What this task involves »
Which lines run from the one containing "[4:06.68-4:07.58]" to the end of the material below? Copy them exactly, pictures excluded.
⟨
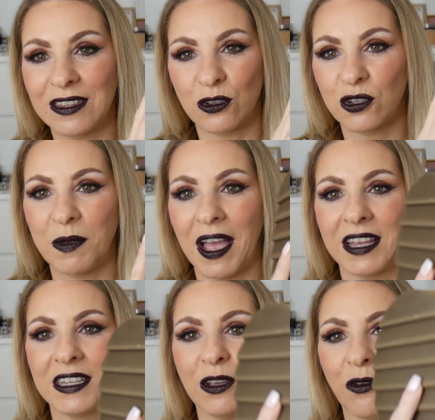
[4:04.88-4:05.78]
would just be
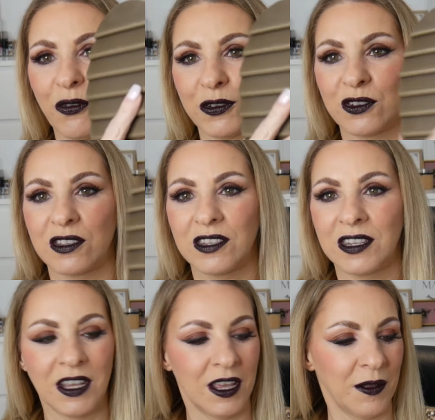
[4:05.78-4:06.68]
ideal for
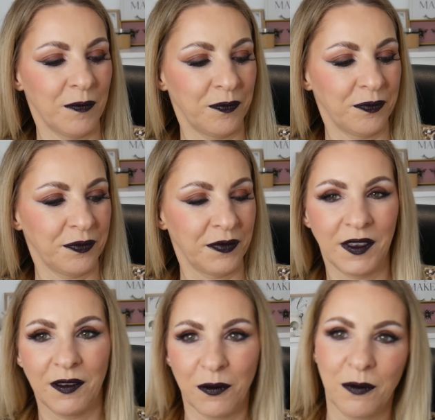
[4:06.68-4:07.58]
just
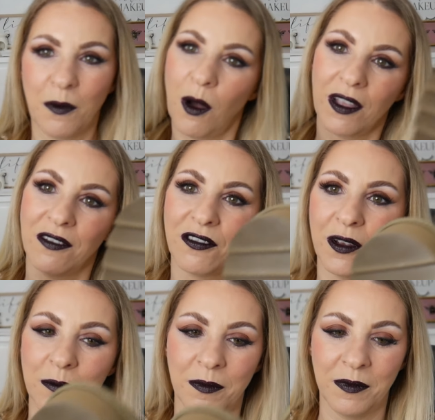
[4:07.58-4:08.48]
walking
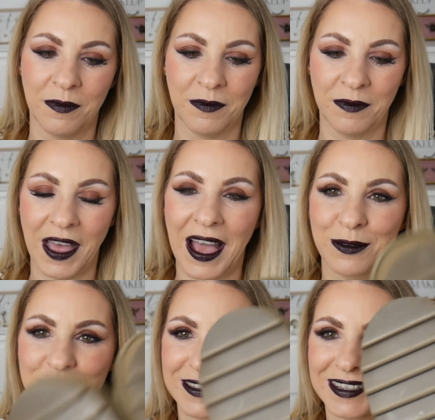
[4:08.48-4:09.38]
from the
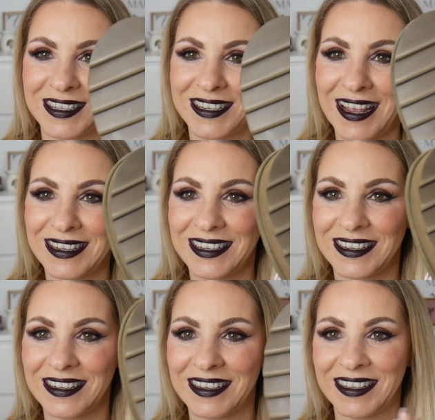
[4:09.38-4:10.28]
house to the shed
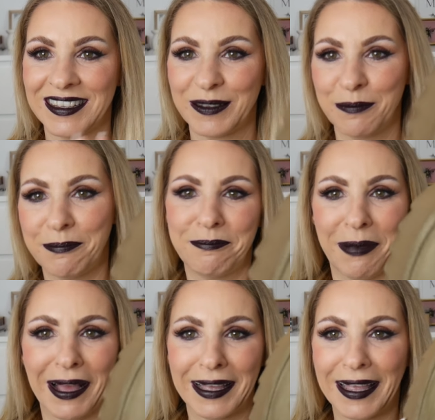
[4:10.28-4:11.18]
and
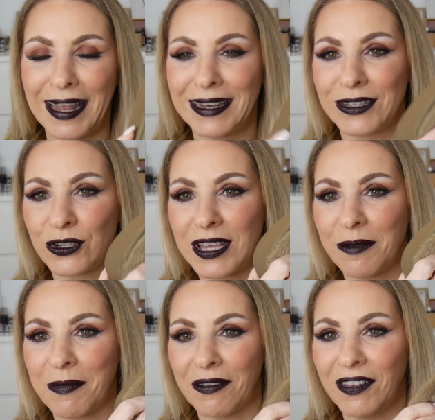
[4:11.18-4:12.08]
back again, and just
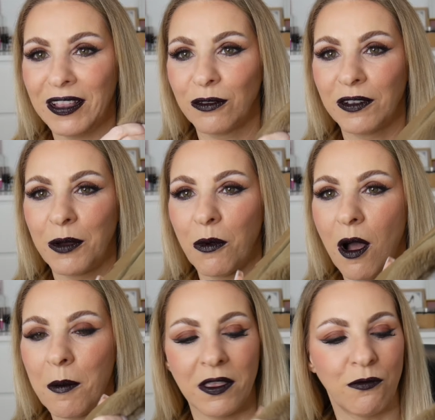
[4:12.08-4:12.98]
keeping my feet lovely and
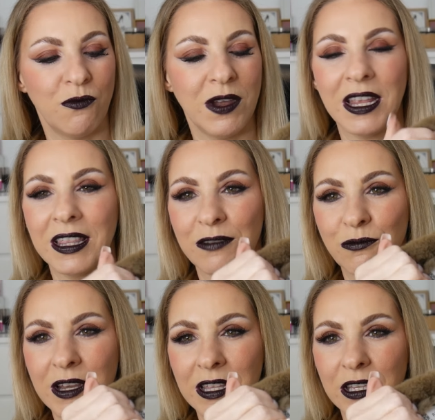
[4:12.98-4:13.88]
warm, and they're really,
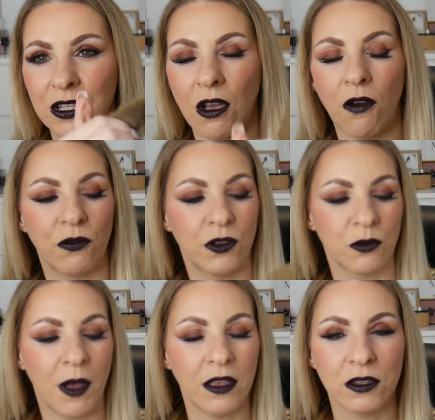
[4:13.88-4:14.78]
really soft
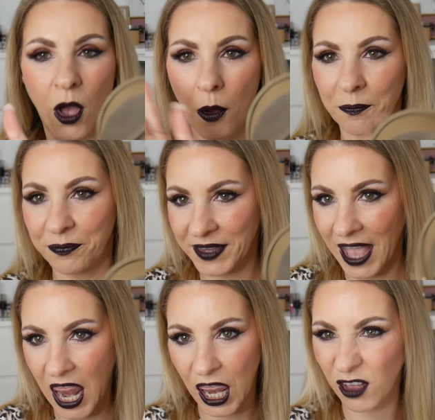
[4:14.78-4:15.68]
as well. So
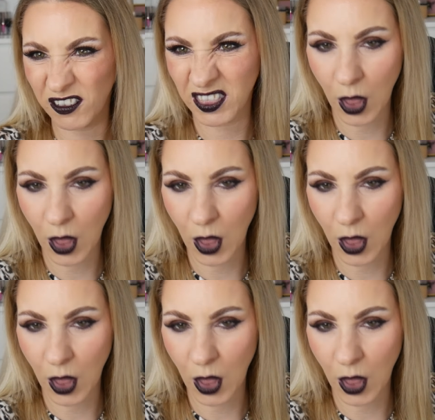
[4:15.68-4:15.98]
yeah, loving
⟩
Response »
[4:06.68-4:07.58]
just
[4:07.58-4:08.48]
walking
[4:08.48-4:09.38]
from the
[4:09.38-4:10.28]
house to the shed
[4:10.28-4:11.18]
and
[4:11.18-4:12.08]
back again, and just
[4:12.08-4:12.98]
keeping my feet lovely and
[4:12.98-4:13.88]
warm, and they're really,
[4:13.88-4:14.78]
really soft
[4:14.78-4:15.68]
as well. So
[4:15.68-4:15.98]
yeah, loving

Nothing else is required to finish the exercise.